# Work request:
Set the data down again, exactly as it reads, but without the pictures.

# Stored items:
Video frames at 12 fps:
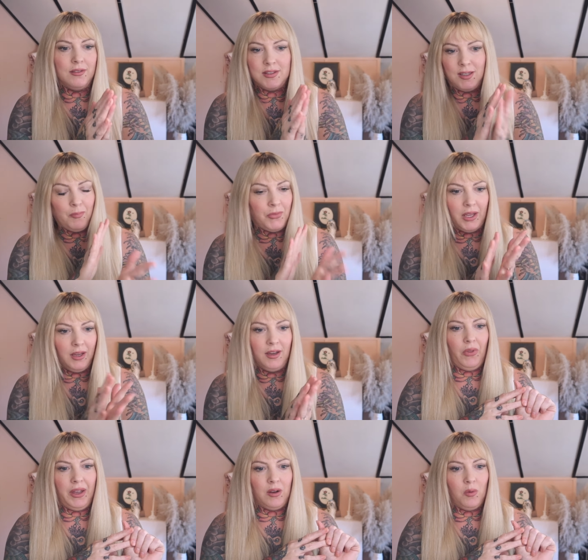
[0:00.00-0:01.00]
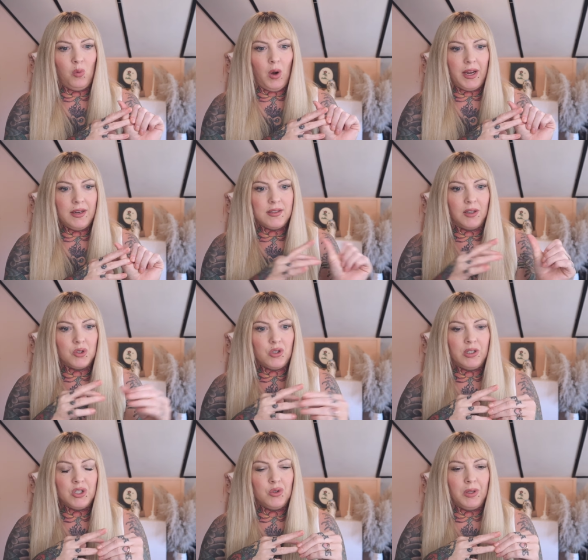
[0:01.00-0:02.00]
something like a white, I was
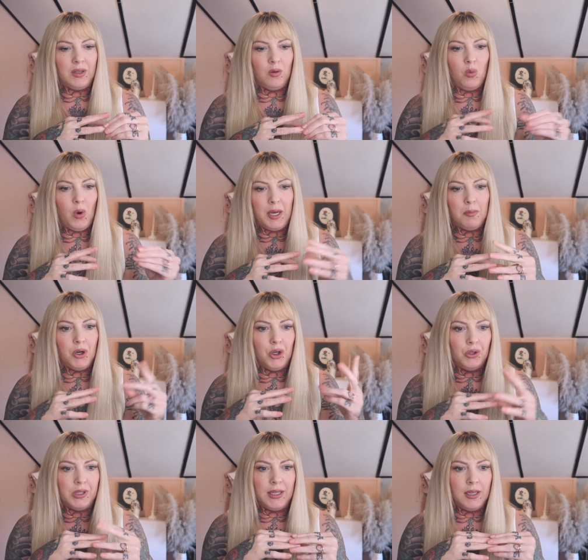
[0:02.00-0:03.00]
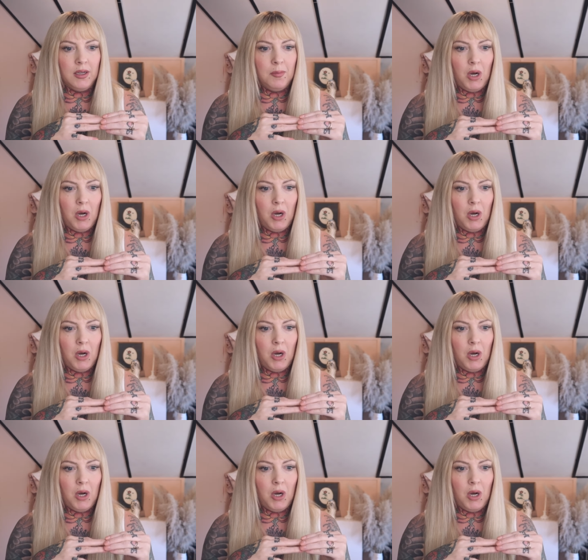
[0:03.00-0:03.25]
trying to do like a white pearly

# Response to this exercise:
Video frames at 12 fps:
[0:00.00-0:01.00]
[0:01.00-0:02.00]
something like a white, I was
[0:02.00-0:03.00]
[0:03.00-0:03.25]
trying to do like a white pearly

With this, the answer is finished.